Monday, December 10, 2012

Those annoying little bumps in the road

When I’m in the yard and a car slows down in front of my house, I look up to see who it is, assuming that they must be stopping to greet me. Since I moved to my new home on Arnold Drive, this happens all the time. In fact, every single car that goes by slows down in front of my house. And I always look up, wondering who it is. Even if it’s not a familiar face I see in the car, I wave. Usually, they wave back. Are people in my new neighborhood that much friendlier than they have been any other place I’ve lived? No. But this is the first place I’ve lived where there is a speed bump in the street directly in front of my house.

Speed bumps. Don’t you just love ‘em? All you want to do is get from point A to point B, and they throw these little obstacles in your path for no other reason than to slow you down. They’re so damn annoying. But, of course, there is a reason for them, because there is a reason why you need to slow down. This is a place where people are walking, and running, and playing. And for the safety of the people (and animals) on the street, those who are driving their cars need to be inconvenienced. Really, it’s a small price to pay when you look at it that way.

The street I live on, Arnold Drive, could easily become a cut-through street. You enter it on the south from Central Avenue, which is one of the main arteries in Charlotte, and the entrance to the east is from another busy street, Eastway Drive. But Arnold is not an easy way to cut through, by design. The road snakes around more than any street I’ve seen outside the mountains. And it is filled with speed bumps. 

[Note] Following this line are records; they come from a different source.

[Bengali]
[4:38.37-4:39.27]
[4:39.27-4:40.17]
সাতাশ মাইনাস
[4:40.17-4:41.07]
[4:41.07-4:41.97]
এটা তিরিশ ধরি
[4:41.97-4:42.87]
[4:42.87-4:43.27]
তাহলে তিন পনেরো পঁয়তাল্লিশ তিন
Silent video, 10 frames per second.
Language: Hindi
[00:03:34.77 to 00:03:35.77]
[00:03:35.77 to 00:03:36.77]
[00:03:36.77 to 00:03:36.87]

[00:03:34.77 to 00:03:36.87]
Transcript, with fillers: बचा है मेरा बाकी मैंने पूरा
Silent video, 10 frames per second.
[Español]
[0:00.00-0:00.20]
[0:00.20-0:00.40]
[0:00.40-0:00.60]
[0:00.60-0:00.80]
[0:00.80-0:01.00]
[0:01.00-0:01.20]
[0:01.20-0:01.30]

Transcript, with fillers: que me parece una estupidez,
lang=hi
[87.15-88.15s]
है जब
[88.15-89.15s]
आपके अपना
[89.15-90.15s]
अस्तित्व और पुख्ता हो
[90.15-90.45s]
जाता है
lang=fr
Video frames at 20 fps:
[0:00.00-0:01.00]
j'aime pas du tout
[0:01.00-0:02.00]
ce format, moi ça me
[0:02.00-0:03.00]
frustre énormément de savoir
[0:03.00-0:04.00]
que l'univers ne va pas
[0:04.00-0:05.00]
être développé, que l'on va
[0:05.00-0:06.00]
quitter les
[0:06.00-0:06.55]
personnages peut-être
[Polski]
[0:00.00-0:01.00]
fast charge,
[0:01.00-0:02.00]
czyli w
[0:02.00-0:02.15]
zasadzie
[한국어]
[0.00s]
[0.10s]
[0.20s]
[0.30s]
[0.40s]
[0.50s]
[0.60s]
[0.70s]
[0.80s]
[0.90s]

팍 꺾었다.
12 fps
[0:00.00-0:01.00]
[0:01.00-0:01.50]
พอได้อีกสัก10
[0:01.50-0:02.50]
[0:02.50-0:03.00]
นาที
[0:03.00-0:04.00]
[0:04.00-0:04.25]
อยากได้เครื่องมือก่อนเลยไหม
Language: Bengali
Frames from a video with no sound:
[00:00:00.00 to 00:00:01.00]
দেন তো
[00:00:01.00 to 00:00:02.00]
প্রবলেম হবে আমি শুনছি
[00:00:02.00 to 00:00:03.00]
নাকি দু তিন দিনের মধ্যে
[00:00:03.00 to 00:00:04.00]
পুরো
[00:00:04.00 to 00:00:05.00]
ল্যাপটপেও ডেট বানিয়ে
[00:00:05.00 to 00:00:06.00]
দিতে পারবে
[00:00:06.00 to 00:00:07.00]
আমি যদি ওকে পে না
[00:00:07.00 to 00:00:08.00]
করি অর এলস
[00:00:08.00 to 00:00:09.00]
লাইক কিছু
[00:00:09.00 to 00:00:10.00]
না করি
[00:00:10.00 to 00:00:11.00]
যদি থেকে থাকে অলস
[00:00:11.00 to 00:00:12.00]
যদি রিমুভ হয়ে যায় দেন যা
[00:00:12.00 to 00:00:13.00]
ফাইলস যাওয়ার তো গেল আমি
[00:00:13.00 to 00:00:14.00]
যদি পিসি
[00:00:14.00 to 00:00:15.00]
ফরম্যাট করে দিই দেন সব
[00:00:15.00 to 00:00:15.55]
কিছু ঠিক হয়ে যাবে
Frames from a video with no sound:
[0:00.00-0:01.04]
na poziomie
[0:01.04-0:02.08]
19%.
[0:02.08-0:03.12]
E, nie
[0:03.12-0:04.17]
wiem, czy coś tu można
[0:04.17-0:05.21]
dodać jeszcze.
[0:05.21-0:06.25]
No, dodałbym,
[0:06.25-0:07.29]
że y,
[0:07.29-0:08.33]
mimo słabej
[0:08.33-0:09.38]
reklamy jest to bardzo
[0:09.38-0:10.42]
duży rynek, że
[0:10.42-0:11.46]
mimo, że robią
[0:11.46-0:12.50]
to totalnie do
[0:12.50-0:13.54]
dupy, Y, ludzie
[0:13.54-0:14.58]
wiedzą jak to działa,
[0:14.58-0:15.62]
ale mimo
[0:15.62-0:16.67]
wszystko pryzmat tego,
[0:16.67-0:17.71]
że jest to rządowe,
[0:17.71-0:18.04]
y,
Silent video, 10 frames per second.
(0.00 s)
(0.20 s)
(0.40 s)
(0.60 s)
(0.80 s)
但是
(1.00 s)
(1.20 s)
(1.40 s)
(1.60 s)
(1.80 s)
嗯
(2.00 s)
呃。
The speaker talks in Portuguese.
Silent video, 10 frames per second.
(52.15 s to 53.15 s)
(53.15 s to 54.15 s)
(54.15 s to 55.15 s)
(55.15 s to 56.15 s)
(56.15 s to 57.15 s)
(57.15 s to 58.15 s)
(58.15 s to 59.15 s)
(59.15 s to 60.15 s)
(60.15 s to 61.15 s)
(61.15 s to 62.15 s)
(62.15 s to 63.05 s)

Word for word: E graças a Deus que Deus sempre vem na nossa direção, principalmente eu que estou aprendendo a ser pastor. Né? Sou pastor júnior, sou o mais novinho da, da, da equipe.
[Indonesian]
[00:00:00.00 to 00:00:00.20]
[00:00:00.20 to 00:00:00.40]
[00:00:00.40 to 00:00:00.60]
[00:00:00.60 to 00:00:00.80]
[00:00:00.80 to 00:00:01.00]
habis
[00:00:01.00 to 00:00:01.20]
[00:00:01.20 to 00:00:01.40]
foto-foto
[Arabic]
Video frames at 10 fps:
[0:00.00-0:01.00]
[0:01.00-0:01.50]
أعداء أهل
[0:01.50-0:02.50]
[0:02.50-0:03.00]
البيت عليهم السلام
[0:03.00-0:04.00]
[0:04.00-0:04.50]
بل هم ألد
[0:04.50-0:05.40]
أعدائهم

It really is a lovely little road, and I enjoy the drive -- when I’m not in a hurry. But when I just want to get from one place to another as quickly as possible, I avoid it. I have several short cuts I can take to get home, where I miss the curves and most of the speed bumps, and I'm in my driveway before I know it, with no recollection of how I got there. Yet I have to admit that when I travel the long way down the street, and slow down for the countless speed bumps, making my way to the place where I live, I always remember my journey.

Maybe there is something to be said for the value of speed bumps to those of us who always seem to be in a hurry. Maybe those little annoyances in our path are there to remind us to ease up and pay attention to what’s happening around us.

Yeah, and maybe those speed bumps are a metaphor for other annoyances as well.